Aunque son muchas las tascas y los bares capitalinos que las ofrecen en sus cartas, no todos pueden prometer la fórmula maestra: parecen (a primera vista) fáciles de hacer, pero el corte de la patata, el sabor de la salsa y el picante son factores clave. Por eso te desvelamos cuáles son los establecimientos que tienes que visitar si quieres probar las mejores de Madrid.

1. Las Bravas

La especialidad de este pequeño negocio familiar es la ración de patatas, que se sirve acompañada con una salsa brava genuina y original (no pica en exceso) patentada en 1960 (ahí queda eso). Dirección: Álvarez Gato, 3 y Pasaje de Matheu, 5. 

2. Docamar

Se ha ganado (y a pulso) ser uno de los mayores referentes de las bravas madrileñas: la receta es, desde 1963, la estrella de la casa. Un único chef se encarga de prepararlas todos los días… y ojo, porque por sus manos pasan unos 2.000 kilos del tubérculo a la semana. La salsa (secreta, claro) deja un regusto a pimentón y pica bastante. Dirección: Alcalá, 337. 

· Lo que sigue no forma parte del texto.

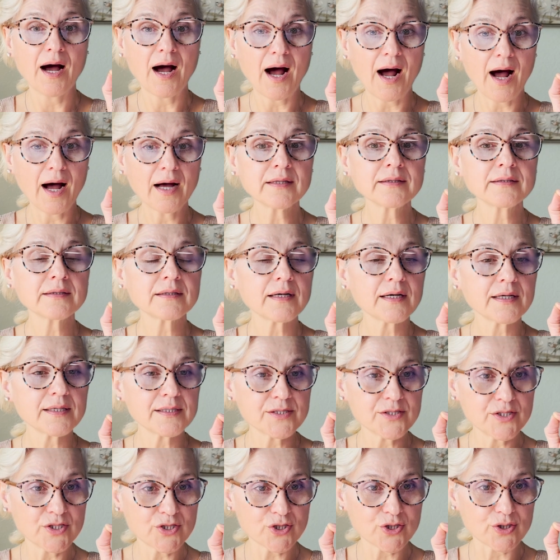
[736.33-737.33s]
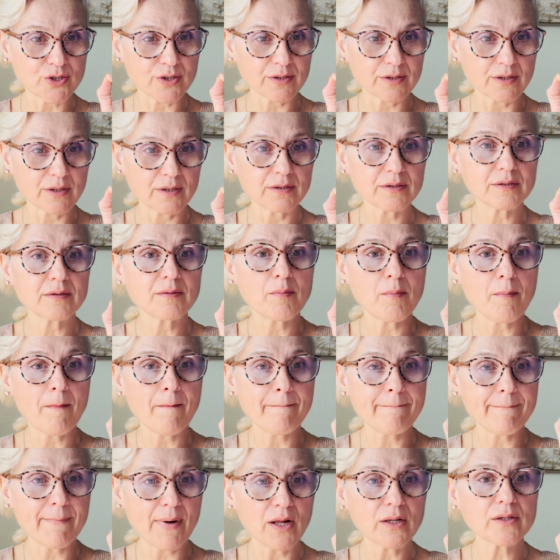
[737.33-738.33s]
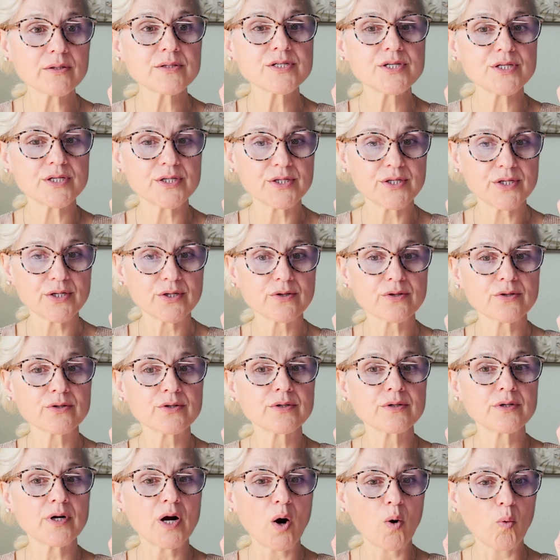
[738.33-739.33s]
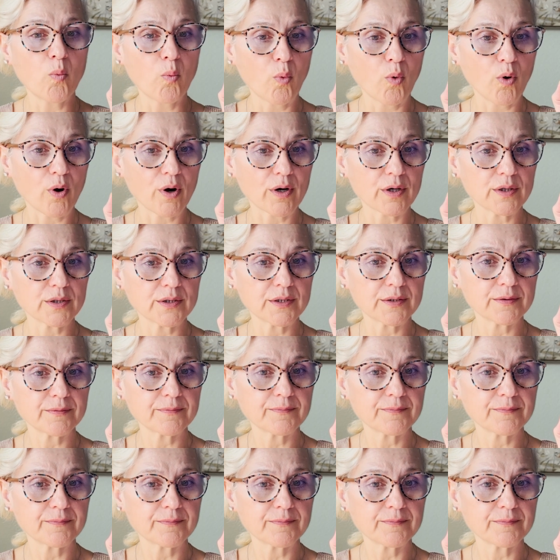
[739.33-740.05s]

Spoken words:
unconditional multi-year award,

3. Hermanos Guío-Museo de la patata

Su nombre ya advierte de su especialidad: las patatas (las traen desde Segovía y cada día gastan más de 200 kilos) en diferentes versiones y con distintas salsas. Su versión brava es suave y, por ende, apta para los más delicados (aunque el picante se puede pedir al gusto). Dirección: Ferrocarril, 21. 

4. Los Chicos

Lleva en funcionamiento más de 70 años… y aunque su aspecto ya no es el mismo de antes, sus tapas siguen dando de qué hablar. En particular las bravas: son crujientes por fuera y tiernas por dentro, con una salsa bien picante. Dirección: Guzmán el Bueno, 33.

5. Bodega de La Ardosa

Su ración de bravas (y la salsa que las acompaña) es tremendamente generosa. Y, además, tiene un precio imbatible… Por eso es una de las direcciones obligatorias de esta lista. Dirección: (Santa Engracia, 70).